### Working data
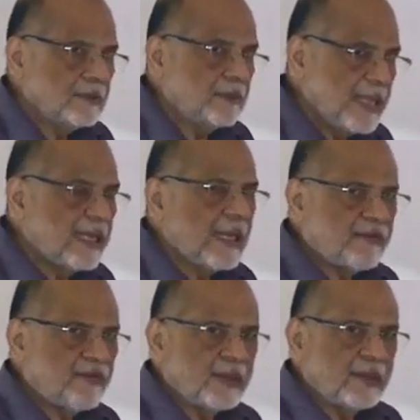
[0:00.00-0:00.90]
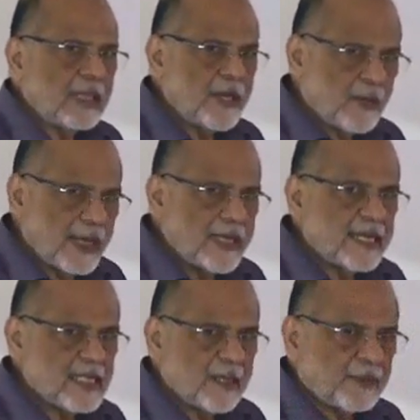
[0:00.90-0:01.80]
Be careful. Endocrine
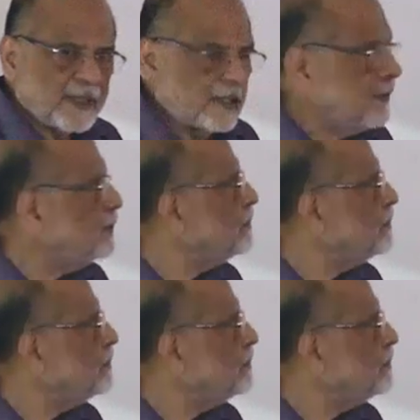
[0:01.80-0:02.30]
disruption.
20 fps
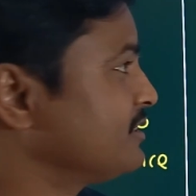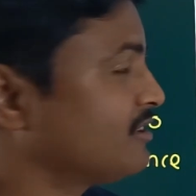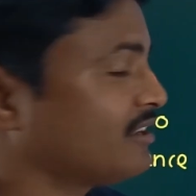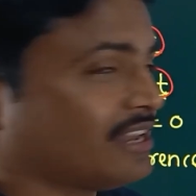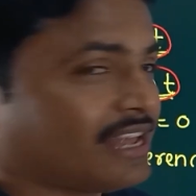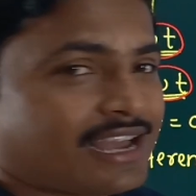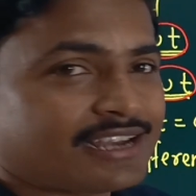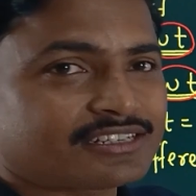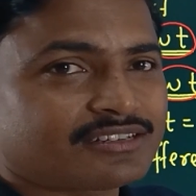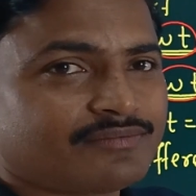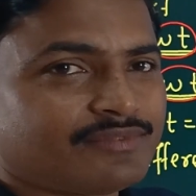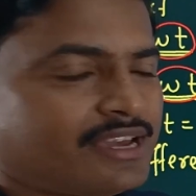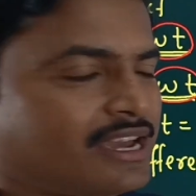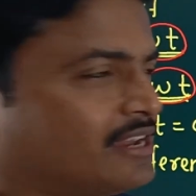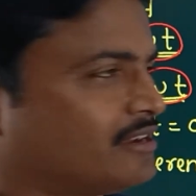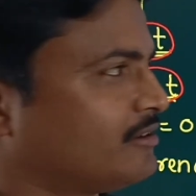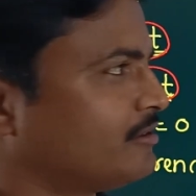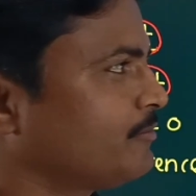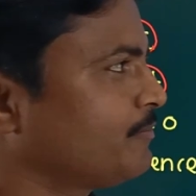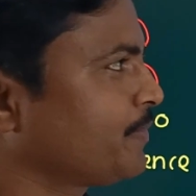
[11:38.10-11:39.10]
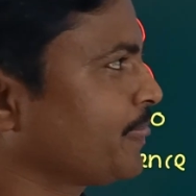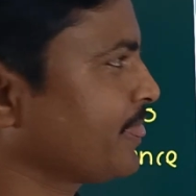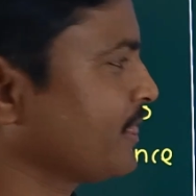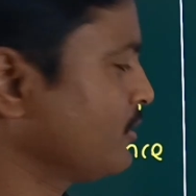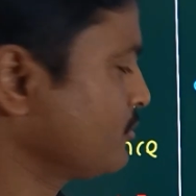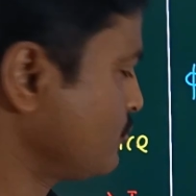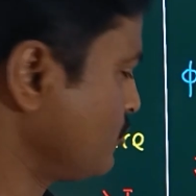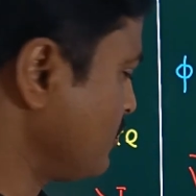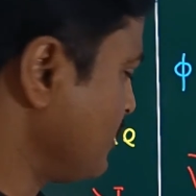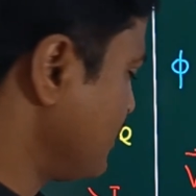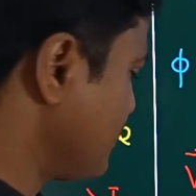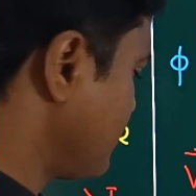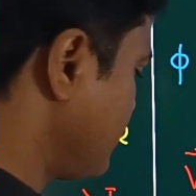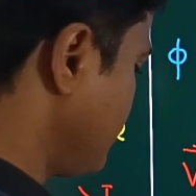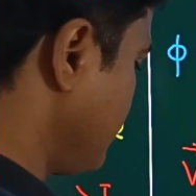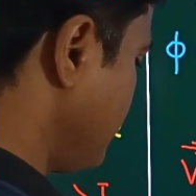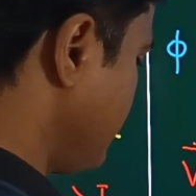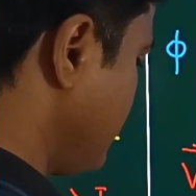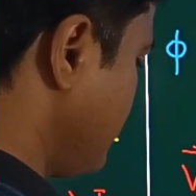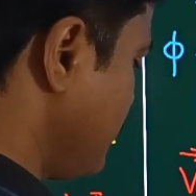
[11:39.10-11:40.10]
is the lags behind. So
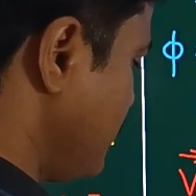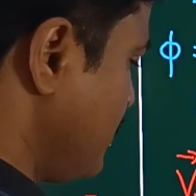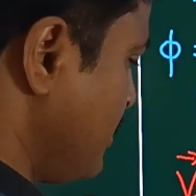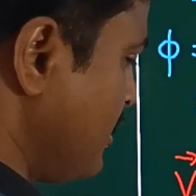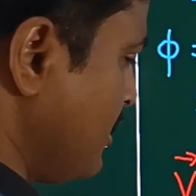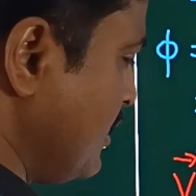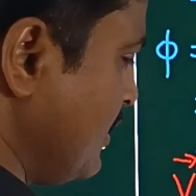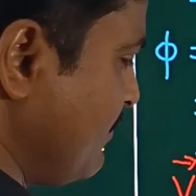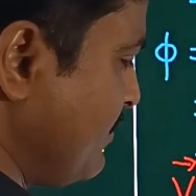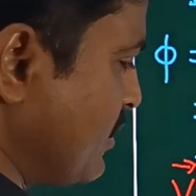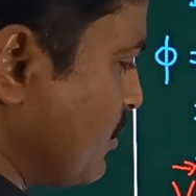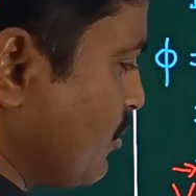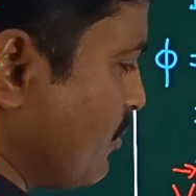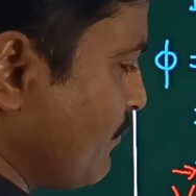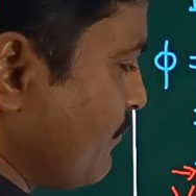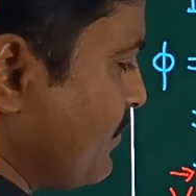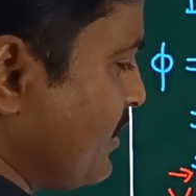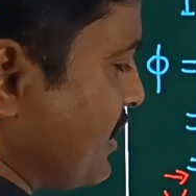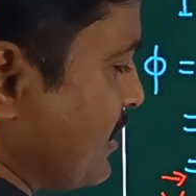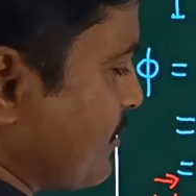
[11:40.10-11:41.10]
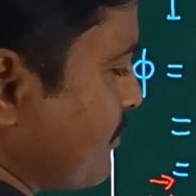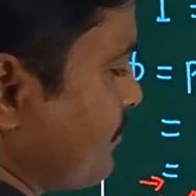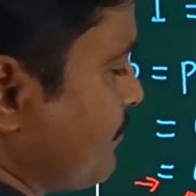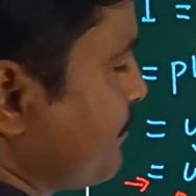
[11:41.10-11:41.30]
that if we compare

### To do
Transcribe the preceding listing in its entirety and with exact wording, leaving out pictures.

### Task answer
[0:00.00-0:00.90]
[0:00.90-0:01.80]
Be careful. Endocrine
[0:01.80-0:02.30]
disruption.
20 fps
[11:38.10-11:39.10]
[11:39.10-11:40.10]
is the lags behind. So
[11:40.10-11:41.10]
[11:41.10-11:41.30]
that if we compare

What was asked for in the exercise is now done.